Sebbene la maggior parte delle volte io sia stanchissima, distrutta da una giornata pesante, non riesco a chiudere occhio almeno per la prima ora che passo a letto. Ed è snervante. Mi ritrovo nel silenzio assordante a fissare un punto nel vuoto avvolto dal buio più profondo. Sola, con qualsiasi minuscolo rumore che mi ferma il cuore nel petto, lasciandomi immobile e senza fiato, soprattutto il rumore dei miei pensieri che è più assordante di una discoteca alle tre del mattino. 

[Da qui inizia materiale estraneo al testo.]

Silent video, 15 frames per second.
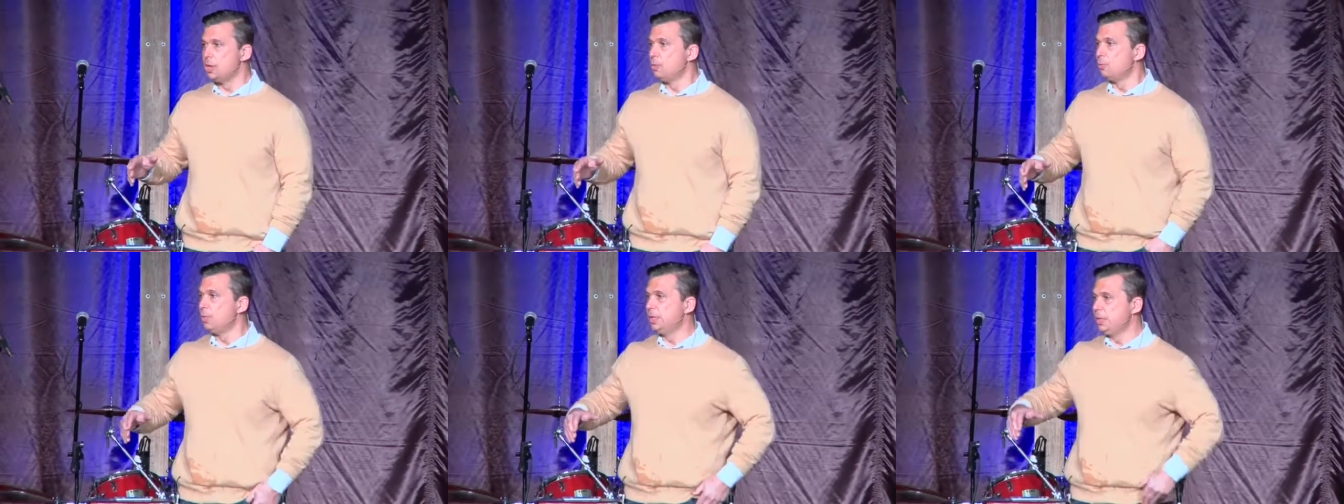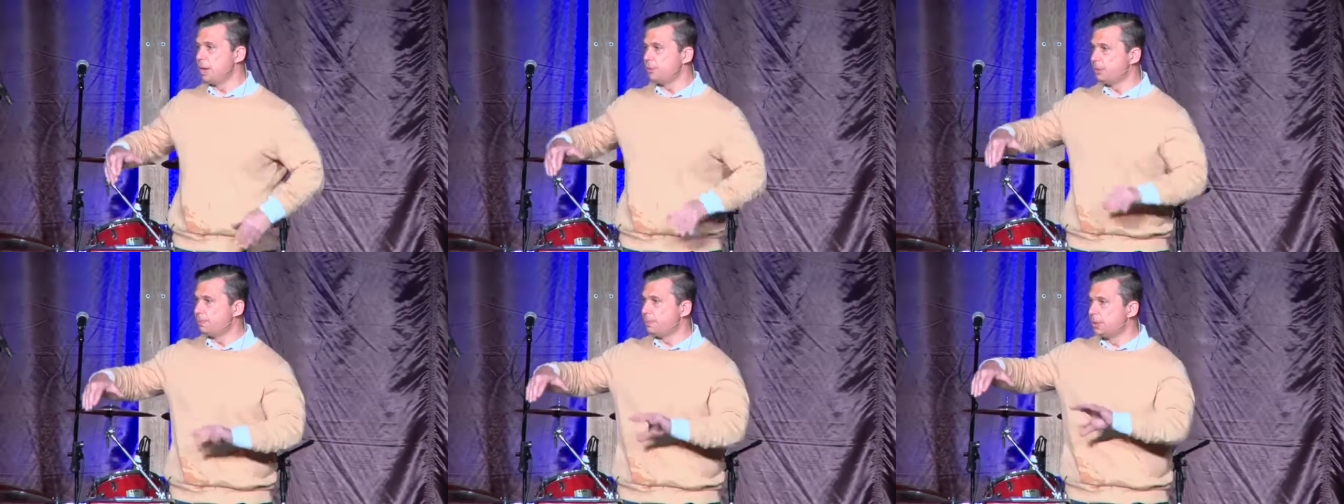we let
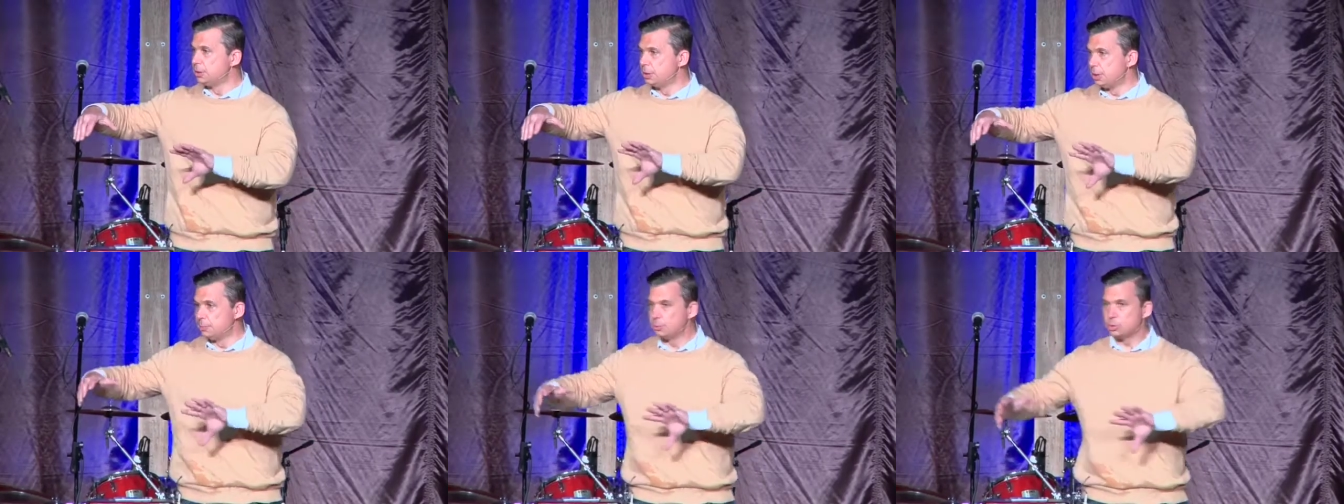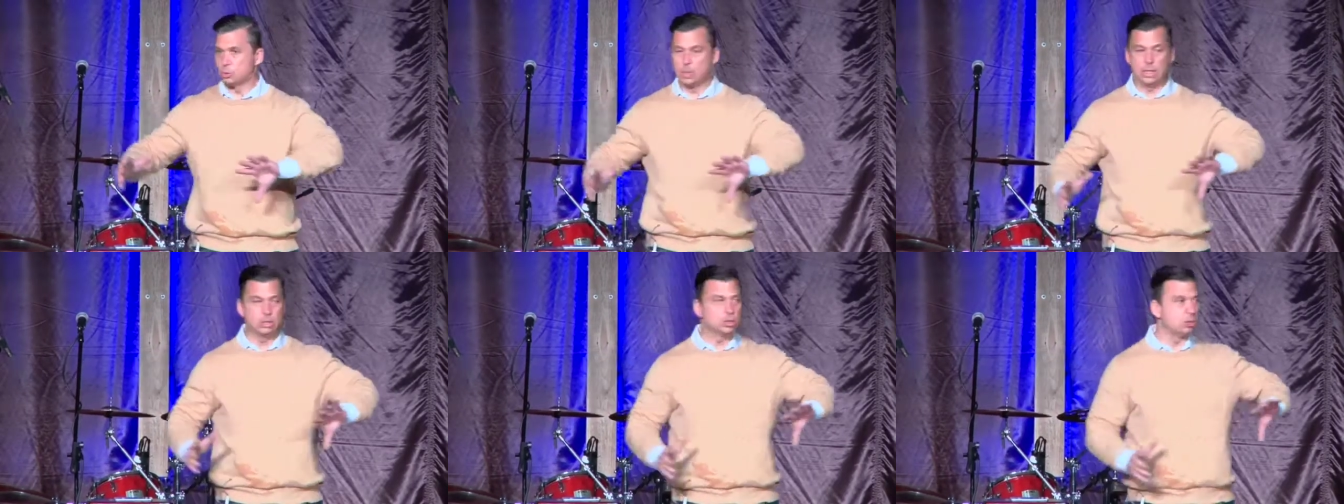the pendulum
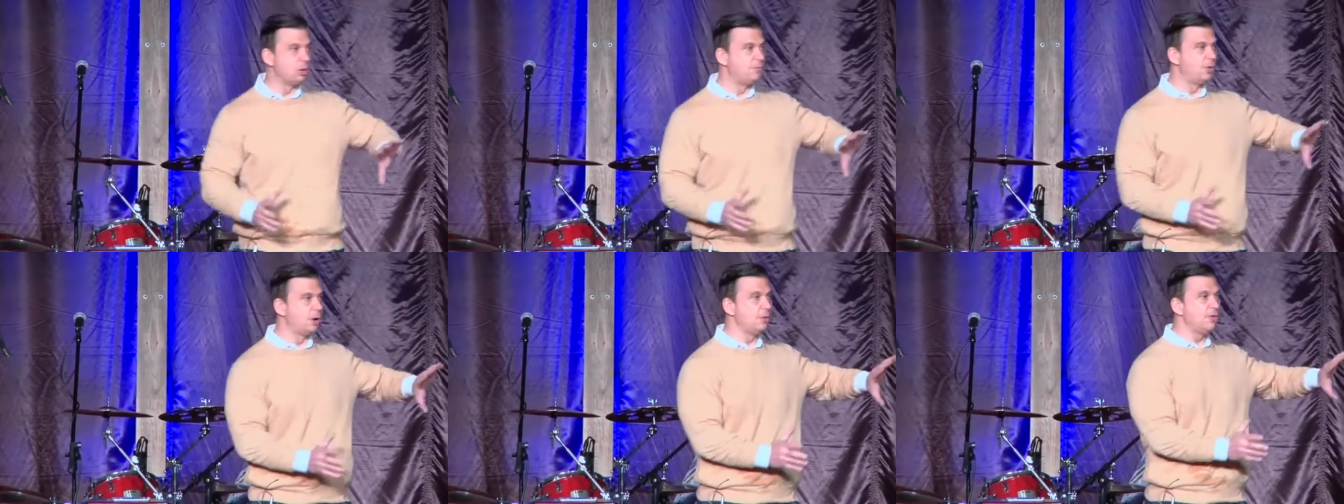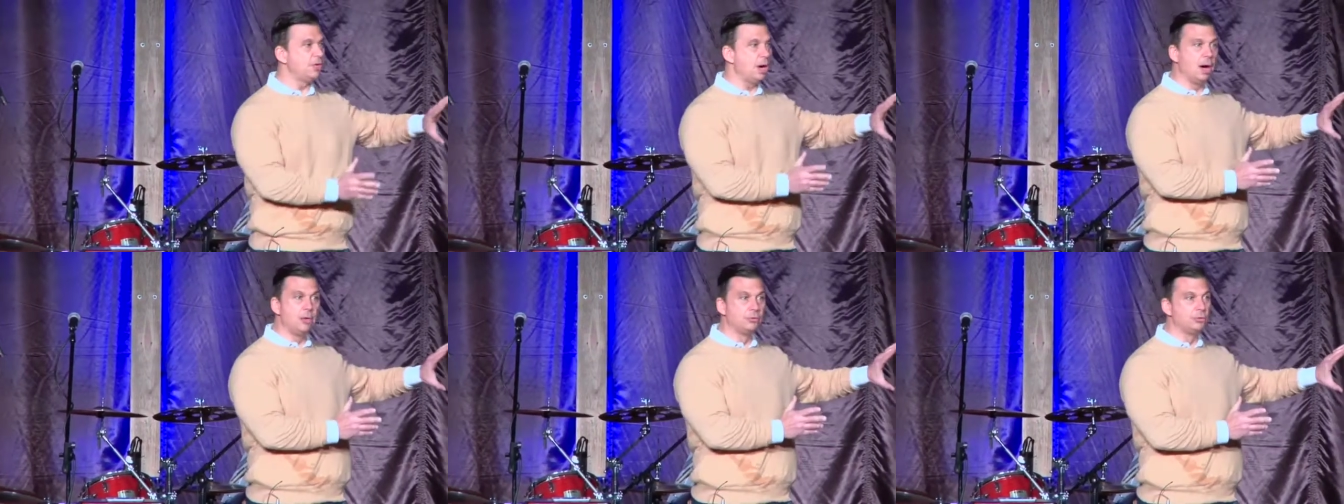swing so far the
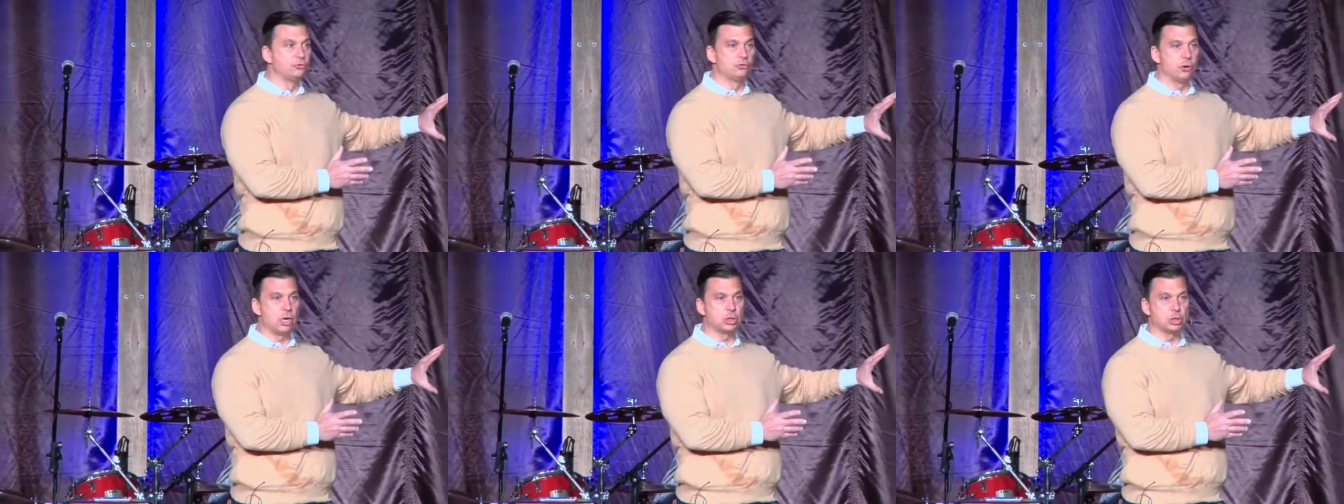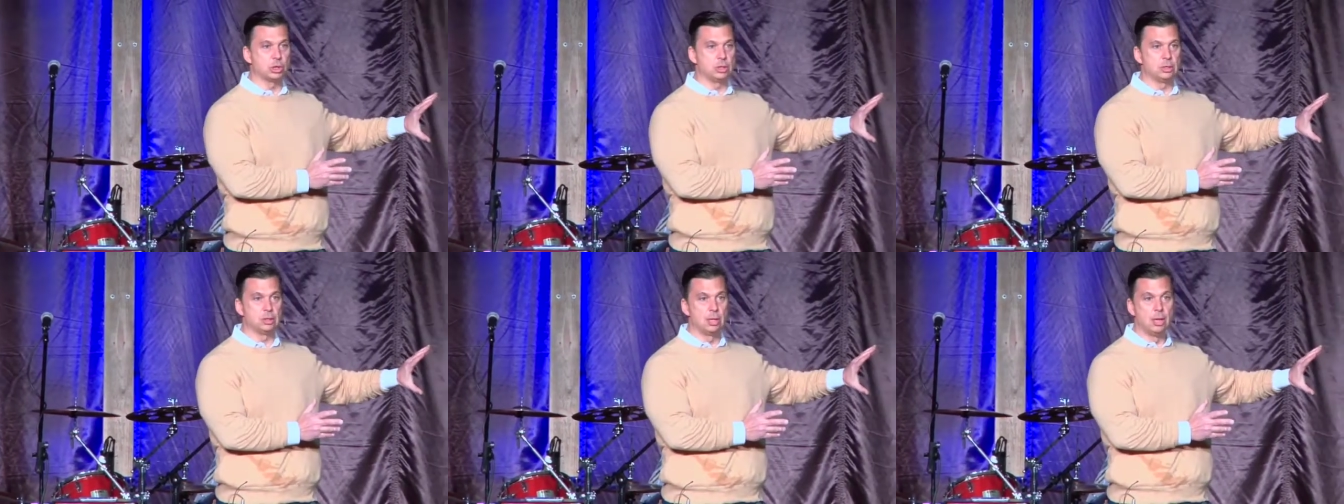other direction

Sembra che il sonno non ne voglia sapere di venire a trovarmi velocemente. Per cui facendo un calcolo approssimativo (molto approssimativo considerando che la matematica non è una delle mie migliori amiche e che va bene solo finchè i numeri non superano le mie dita), ho una quantità di sonno arretrato da far invidia ad Edward Cullen insomma.

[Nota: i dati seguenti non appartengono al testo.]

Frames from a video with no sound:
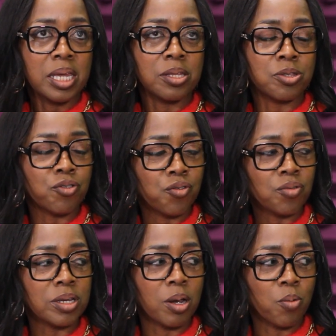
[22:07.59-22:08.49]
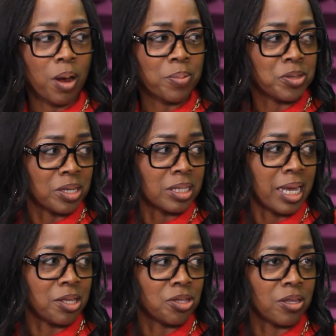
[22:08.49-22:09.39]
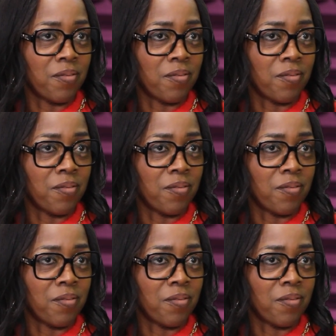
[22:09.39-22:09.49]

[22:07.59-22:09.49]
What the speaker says: is truly a representation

Così alla fine mi racconto le store. È una cosa che mi piace, io racconto continuamente storie e le racconto quasi sempre a me stessa. E sono storie infinite, con infiniti risvolti e con finali sempre diversi. Sono le storie che vorrei scrivere, ma non ho tempo; sono le storie di ciò che avrei voluto dire o fare in un determinato momento, ma non l'ho fatto; sono le storie di universi paralleli, in cui tutto si svolge al contrario di tutto, in cui tutto va bene... Sono le storie del mio paese delle meraviglie. Ed io sono Alice, persa ad ammirare uno spicchio di luna rovesciata che poi diventa il sorriso di un gatto grasso e viola, persa nei cerchi di fumo del narghilè del Brucaliffo, persa a scappare da una regina psicopatica e dalla sua armata di carte di cuori, con tanto di tè preso al non-compleanno del Cappellaio Matto e del Leprotto Bisestile, con un coniglio col panciotto che mi ripete che è tardi e per concludere dei fiori che mi dicono che non sono un fiore. Ecco, Alice sono io...  
E quando finisco di raccontarmi le storie, allora finalmente riesco a chiudere gli occhi e a dormire, per entrare in altre storie altrettanto assurde.